Den Bayreuther Forschern unter der Leitung von Prof. Dr. Stefan Schuster ist es jetzt gelungen, dieses Screening überflüssig zu machen. Bei dem von ihnen verwendeten Vektor handelt es sich um ein Plasmid, das in seiner Ringstruktur ein toxisches Gen enthält. DNA-Fragmente werden nun so in das Plasmid eingebaut, dass sie dieses Gen ersetzen. Gelingt das nicht, bleibt das toxische Potenzial im Plasmid erhalten. Wird in einem solchen Fall das Plasmid in ein E. coli-Bakterium eingeschleust, setzt die toxische Wirkung ein: Sie führt dazu, dass das Bakterium vermehrungsunfähig wird und nicht lange überlebt. Dadurch ist von vornherein gewährleistet, dass nur solche E. coli-Bakterien Kolonien bilden, in denen die DNA-Fragmente tatsächlich enthalten sind. Sie müssen nicht nachträglich mühevoll ausgelesen werden. „Unser neues Klonierungssystem ist vor allem deshalb so effizient, weil die Auslese der mit klonierten DNA-Fragmenten ausgestatteten Bakterien zuverlässig von selbst erfolgt. Die vervielfältigten Plasmide können aus diesen Bakterien isoliert und weiterverwendet werden – sei es, um die klonierte DNA zu analysieren oder um sie für die biotechnologische Herstellung von Proteinen einzusetzen“, sagt der Bayreuther Biologe Dr. David Richter, Erstautor der Studie.

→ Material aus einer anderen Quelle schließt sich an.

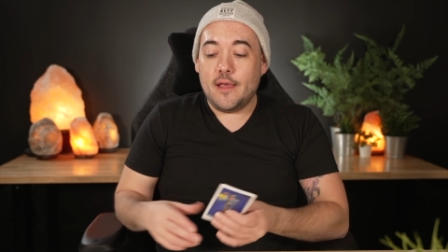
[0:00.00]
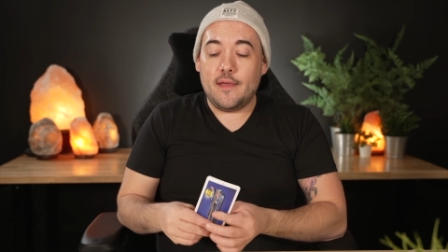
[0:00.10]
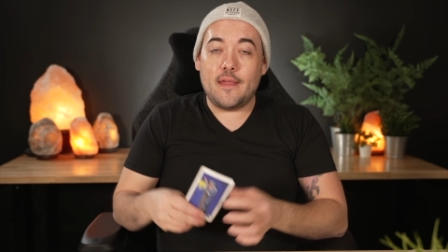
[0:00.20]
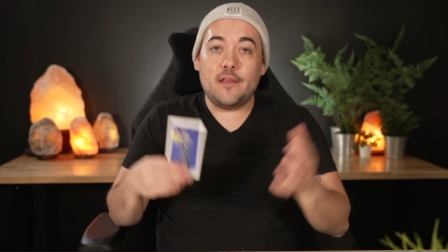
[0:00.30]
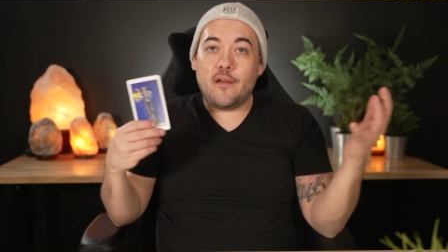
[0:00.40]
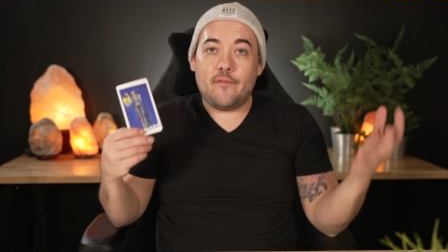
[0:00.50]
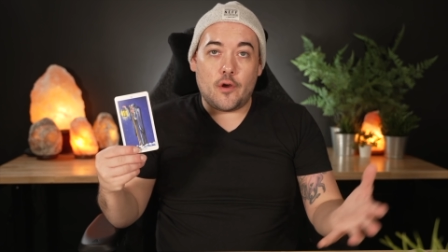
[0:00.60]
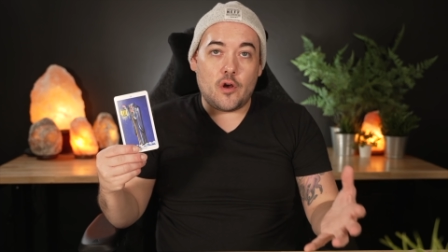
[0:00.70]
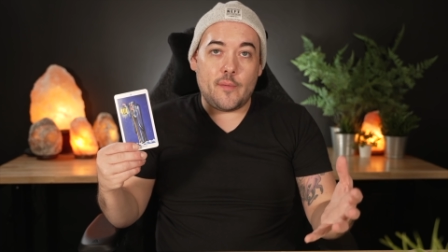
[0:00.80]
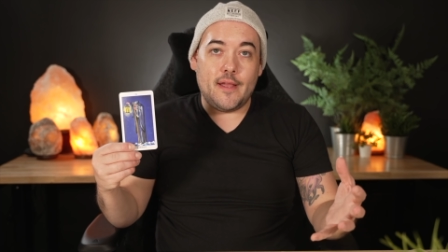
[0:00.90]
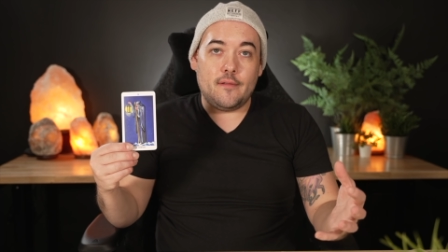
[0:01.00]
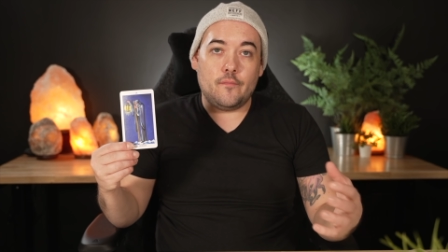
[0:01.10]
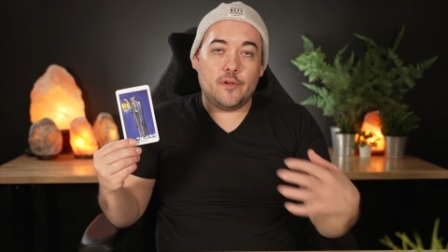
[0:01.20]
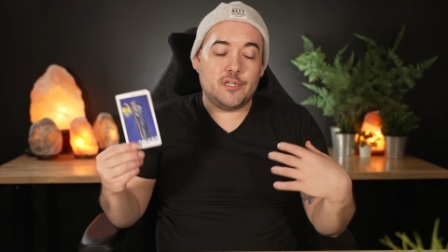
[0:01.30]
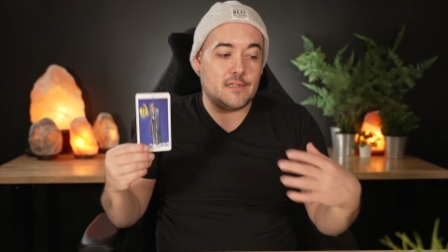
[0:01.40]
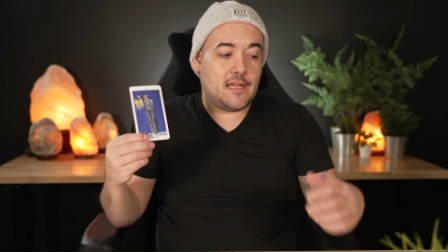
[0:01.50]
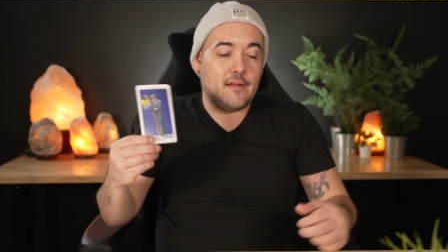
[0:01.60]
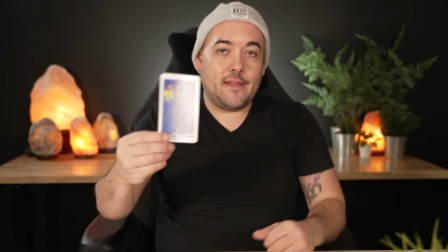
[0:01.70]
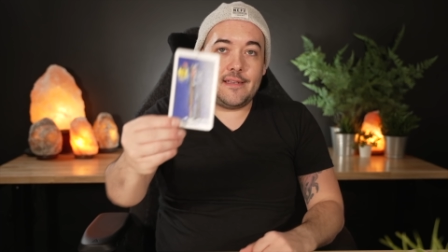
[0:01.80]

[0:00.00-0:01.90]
And then you have the hermit, which is kind of like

Das in Scientific Reports vorgestellte Verfahren vereinfacht den Vorgang der Klonierung noch in einer weiteren Hinsicht: Die Wissenschaftler haben eine aus den Zellen von E. coli-Bakterien gewonnenen Extrakt (SLiCE) so optimiert, dass er sich hervorragend als „Klebstoff“ eignet, um mehrere DNA-Fragmente wie die Glieder einer Kette aneinanderzureihen und zu verbinden. So können jetzt die verschiedensten Kombinationen von DNA-Fragmenten in das Plasmid eingefügt werden – und zwar deutlich schneller als mit bisherigen Methoden.

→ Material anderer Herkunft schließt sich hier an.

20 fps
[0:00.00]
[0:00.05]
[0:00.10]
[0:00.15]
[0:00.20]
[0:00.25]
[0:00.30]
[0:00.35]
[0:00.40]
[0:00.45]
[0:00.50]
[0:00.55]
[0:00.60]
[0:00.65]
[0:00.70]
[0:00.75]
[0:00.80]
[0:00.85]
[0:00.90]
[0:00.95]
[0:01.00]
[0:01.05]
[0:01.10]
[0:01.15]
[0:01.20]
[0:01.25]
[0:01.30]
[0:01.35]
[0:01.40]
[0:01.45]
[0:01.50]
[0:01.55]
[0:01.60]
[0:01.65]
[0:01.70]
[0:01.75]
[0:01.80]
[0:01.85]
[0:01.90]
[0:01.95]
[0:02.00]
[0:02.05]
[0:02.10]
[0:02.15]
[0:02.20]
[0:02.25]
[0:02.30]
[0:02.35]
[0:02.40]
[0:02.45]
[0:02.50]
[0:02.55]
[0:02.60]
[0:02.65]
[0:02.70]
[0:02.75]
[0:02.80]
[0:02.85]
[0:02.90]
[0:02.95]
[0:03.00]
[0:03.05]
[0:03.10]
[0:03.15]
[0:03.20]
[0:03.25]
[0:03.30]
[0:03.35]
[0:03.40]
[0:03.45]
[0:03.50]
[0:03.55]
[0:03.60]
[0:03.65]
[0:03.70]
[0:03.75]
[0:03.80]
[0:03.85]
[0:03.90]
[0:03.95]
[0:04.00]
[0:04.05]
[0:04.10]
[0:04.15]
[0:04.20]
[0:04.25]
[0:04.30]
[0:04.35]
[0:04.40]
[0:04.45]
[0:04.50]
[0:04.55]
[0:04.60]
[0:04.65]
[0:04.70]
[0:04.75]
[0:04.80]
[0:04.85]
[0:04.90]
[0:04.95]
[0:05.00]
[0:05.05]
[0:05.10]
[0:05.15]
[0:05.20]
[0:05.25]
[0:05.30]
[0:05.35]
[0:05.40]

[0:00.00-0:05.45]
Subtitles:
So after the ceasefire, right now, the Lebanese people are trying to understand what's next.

Das Bayreuther Forscherteam hat das neue Klonierungssystem auf den Namen „ZeBRα“ getauft. Das Akronym leitet sich von den wissenschaftlichen Bezeichnungen zweier Faktoren ab, die dabei entscheidend sind. Das verwendete Plasmid ist ein „Zero-Background Vector“. Dies bedeutet: Bakterien, die Plasmid-Moleküle ohne die zu vervielfältigenden DNA-Fragmente enthalten, bilden keine störenden Kolonien im Hintergrund. „Redα-Exonuclease“ ist wiederum ein Bestandteil des E. coli-Extracts, mit dem verschiedene DNA-Fragmente aneinandergekettet und in den Vektor eingebaut werden können.

Anknüpfend an die jetzt veröffentlichten Forschungsergebnisse wollen die Wissenschaftler ihr Klonierungsverfahren künftig um weitere Funktionen bereichern und dadurch vielseitiger einsetzbar machen. Insbesondere soll der Vektor so optimiert werden, dass er die Transformation bestimmter Organismen oder Zelllinien erleichtert. Dabei werden DNA-Fragmente direkt in Organismen oder Zellen übertragen. Weil auch diese Übertragung relativ selten zustande kommt, ist es vorteilhaft, wenn der Vektor DNA-Sequenzen mitbringt, die zur Bildung fluoreszierender Proteine führen. Diese Proteine machen dann den erfolgreichen Einbau der DNA-Fragmente sichtbar.